Part Number: ADS1120-Q1
Other Parts Discussed in Thread: ADS131B04-Q1

Hi Team, 

At presently in our products, for sensing application we are using ADS1120-Q1  16 bit ADC converter, it is working fine and we are able to get the data as well, but the sensing data is around 3%. But as per our requirement accuracy should be lesser then 1%.

 So for to get better accuracy from 3% to 1%, is it possible to get better accuracy with the present chip, or it's required any change. help or suggest a new ADC chip which we can use for application?

ADS1120-Q1 is internal 2.048V ref voltage, sine it has external REF pins is there any improvement in accuracy by decreasing the ref voltage to 1.25V?

And we are in discussions to increase the data rate from 16 to 24 bit, so if we increase data rate are we able to achieve what we are expecting?

 

Sensing Details:

 ADS1120-Q1-------------- 16 Bit ADC chip

Current sensing ----- 0-300A  shunt resistor based method.

Resulted accuracy-3%.

For better accuracy we have selected a 24 Bit chip ADS131B04-Q1 , can this help us to get below 1% accuracy of the data if not please suggest new one.

  • Dear Hari,

    thanks a lot for reaching out and your interest in our ADCs for your BMS application.

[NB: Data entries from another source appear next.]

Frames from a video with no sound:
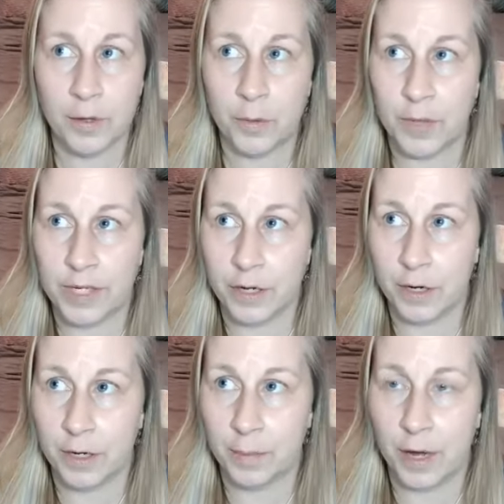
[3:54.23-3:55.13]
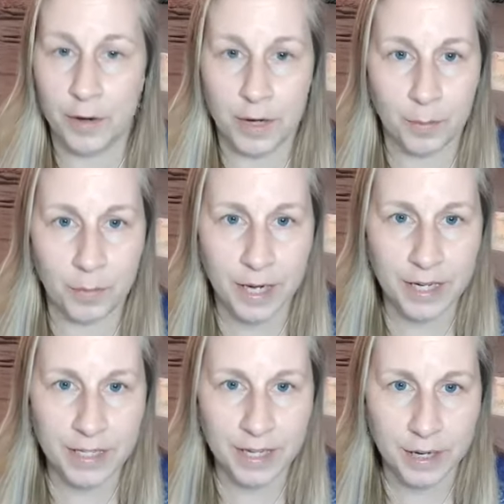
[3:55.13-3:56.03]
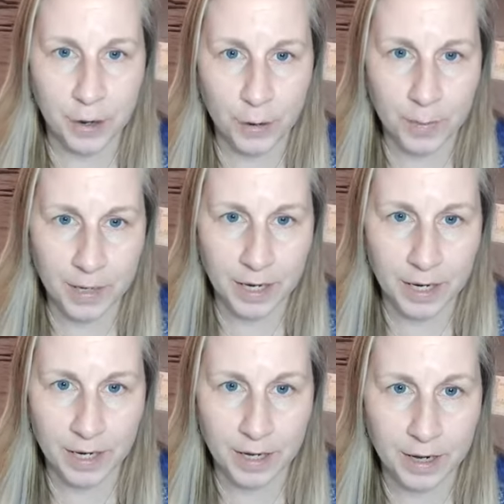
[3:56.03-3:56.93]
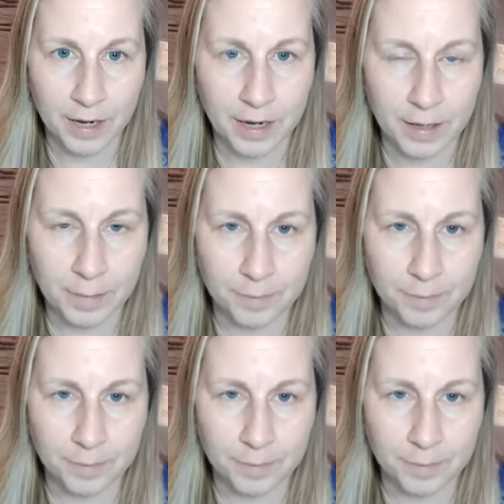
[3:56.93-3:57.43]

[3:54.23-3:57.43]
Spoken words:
when we talk about embracing and opening, I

    To be honest, I am a little surprised that you are not meeting the 1% accuracy target with ADS1120-Q1.
    The initial gain error (ADC gain error + VREF error) at Ta=25°C should be <0.25%.
    The gain drift is dominated by the VREF drift which is worst case 40ppm/°C. If your temperature range is from -40°C to 85°C then the additional error due to temperature drift should be less than [25°C - (-40°C)] x 40ppm/°C = 0.26%.
    That means even without any gain calibration you should be able to achieve a measurement accuracy of better than 1%.

    A few questions:

    • Are you performing any offset and gain calibration?
    • Are you accounting for the shunt accuracy and drift? This can often be the dominating error source in a shunt based current measurement application.
    • Do you have any circuitry (besides RC filters) between the shunt and the ADC inputs that could introduce an additional gain error?
    • At what signal level compared to the ADC full-scale are you measuring the gain error?
      If you measure gain error with a very small input signal compared to full-scale then offset error might be dominating the error.

    Reducing the reference voltage will not help to improve the accuracy. It will potentially help to improve resolution very slightly.
    Using an external VREF with a better initial accuracy and lower temperature drift than the internal VREF however will improve the accuracy.

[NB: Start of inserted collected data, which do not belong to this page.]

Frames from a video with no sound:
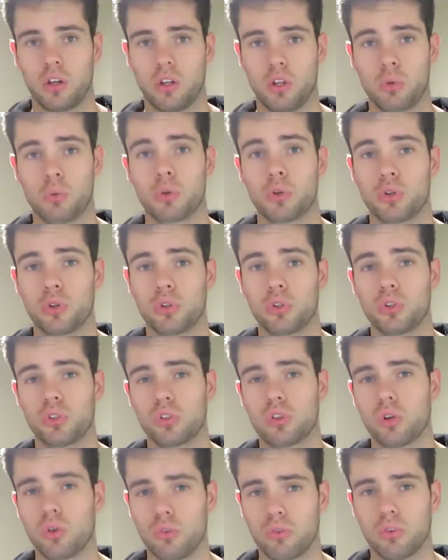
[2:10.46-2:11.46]
You produce
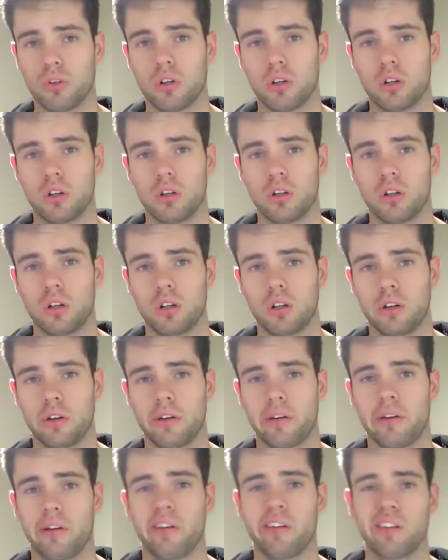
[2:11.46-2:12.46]
sulfur
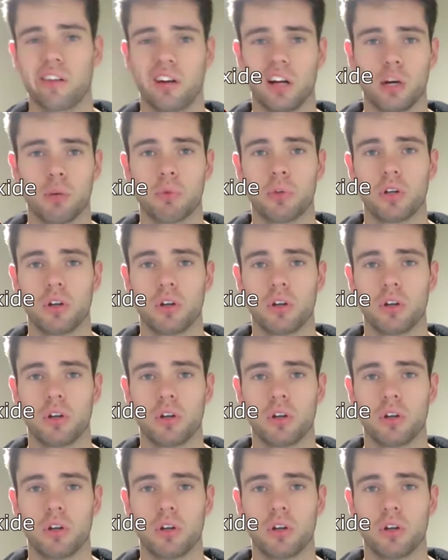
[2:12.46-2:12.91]
and carbon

    One key benefit of the ADS131B04-Q1 is that it can measure bi-directional currents using a low-side shunt without the need for a bipolar analog supply or the need to level shift the shunt signal.
    With ADS131B04-Q1 you will most likely require gain calibration because the initial gain error at Ta=25°C could be up to 0.7% already as shown in the datasheet.

    Regards,
    Joachim Wuerker

  • Hi Joachim Wuerker,

    Good day!

    Thanks for the response; I couldn't get to it sooner due to on-duty travel and important meetings. Currently, we are doing the  background study of full implementation to identify the factors reducing accuracy.

     

    Regarding ADS1120-Q1 implementation,

     

    The gain and FSR details are as follows,

    1. Voltage sensing: is performed with the help of voltage dividers, and the sensing range is 0–1000 V.
    • Gain                            = 1
    • FSR                             = 3.32
    • Reference is              = 3.32V 

           2. Current sensing: performed using the shunt resistor method, with a sensing range of 0-300 A.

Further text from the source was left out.